Quand on a un président qui s'impose par la force, on peut bien s'imaginer que le peuple ne le suivra pas forcément. Quand il s'agit en plus d'un général qui ne connait que le langage de la violence et du pillage systématisé, on peut d'autant plus s'imaginer que la société civile ne voudra pas vraiment de lui comme chef d'état. Donc pour rester chef, il doit frauder les élections. Obligé !

De fil en aiguille on peut donc se demander ce que signifie être ennemi de l'Etat ou ami de l'Etat. 

De toute évidence, l’état-nation du président d’aujourd’hui n'est pas l’état-nation des centrafricains. Il y a  même incompatibilité évidente. Le siège présidentiel et le butin de guerre d’un côté, et le peuple de l’autre. Comme tout président est sensé gouverner le pays pour le bien du peuple, et non pour le bien de sa poche, il devient évident que ce président - ancien rebelle n'est pas vraiment l'ami de son peuple. S'il n'est pas ami de son peuple, au vu des exactions économiques faramineuses envers le peuple centrafricain, on pourrait même oser dire qu'il est l'ennemi du peuple… Peu le disent tout fort, les autres craignent la bastonnade nationale qu’il risquent de recevoir s’ils s’expriment… La vie est déjà un tel combat quotidien pour la société centrafricaine, alors inutile d’en rajouter ! Avec une espérance de vie à la naissance de 37 ans, on s’imagine un peu l’âpreté du combat…

On pourrait même s’imaginer que l’ennemi du pouvoir – le rebelle - pense plus au bien-être du peuple centrafricain que le pouvoir.
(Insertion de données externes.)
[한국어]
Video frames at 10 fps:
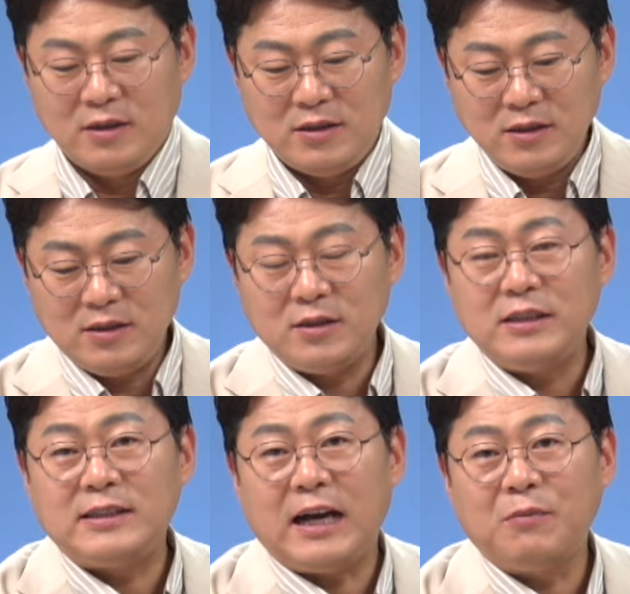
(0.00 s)
싱크
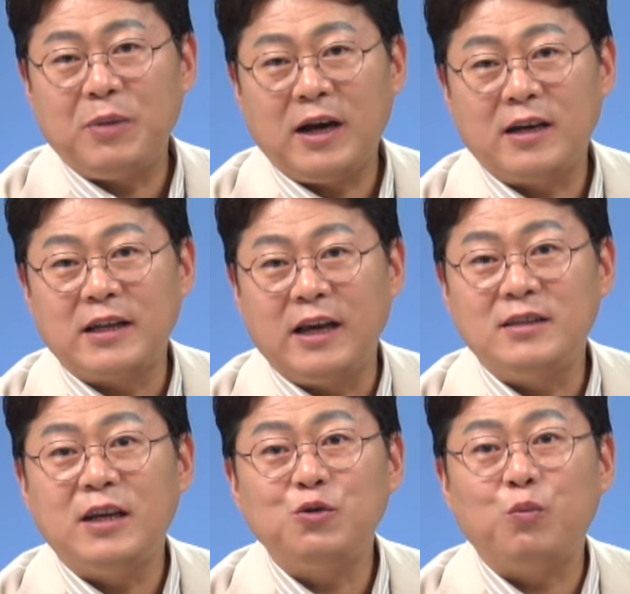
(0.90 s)
이
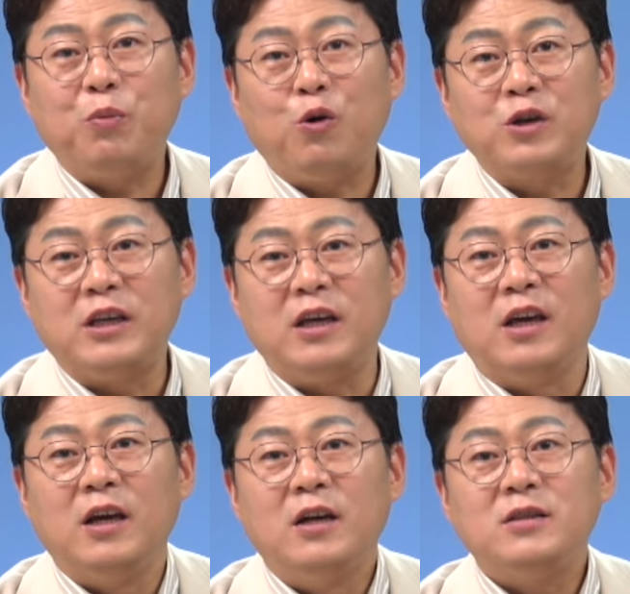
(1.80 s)
상판의 최소
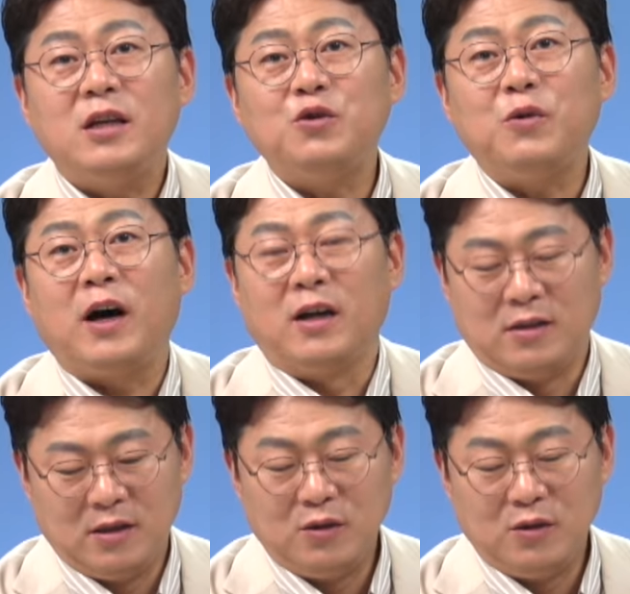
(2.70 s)
폭이 최소한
Le facteur « intérêt » est évidemment une possibilité non négligeable, mais on ne peut pas généraliser sans preuves.

Et ne dit-on pas que l’ennemi de mon ennemi est mon ami ?

Charles Massi n’est certainement pas l’ennemi du peuple juste parce que le régime le considère comme un trouble-fête. Il faudrait d’ailleurs demander au peuple ce qu’il en pense avant d’avancer des arguments simplistes. Une enquête sur sa disparition, demandée d’ailleurs globalement par la classe politique opposante au pouvoir (ennemie de l’Etat également ?), et certainement par beaucoup de centrafricains qui n’ont pas forcément le pouvoir de s’exprimer de façon à être entendu, servirait surtout à confirmer la gouvernance assassine du pouvoir. Car Massi n’était pas n’importe quel rebelle : comme par hasard, le président ne le portait pas dans son cœur, déjà avant qu’il ne devienne véritablement rebelle. En confirmant l’implication du pouvoir dans sa mort, nous aurions affaire plus précisément à un règlement de compte. 

En Afrique centrale en général, les opposants aux régimes brutaux et définitivement anti-patriotiques que nous connaissons aujourd’hui, sont souvent à 10 000 lieues d’être des ennemis du peuple. Des ennemis de la clique au pouvoir oui, mais pas de la société civile dont ils sont d’ailleurs généralement issus. 

Certes il y a les opportunistes opposants, et c’est une race qu’on commence à bien identifier. Ce ne sont pas des opposants au vrai sens du terme et leur pseudo-opposition n’est que très ponctuelle. Je les appellerais plutôt « les frustrés de la mangeoire…. ». Mais c’est un autre débat. Je parle de ceux – minoritaire à vrai dire - qui cherchent véritablement à marquer de leur empreinte le développement socio-économique et le destin de leur pays.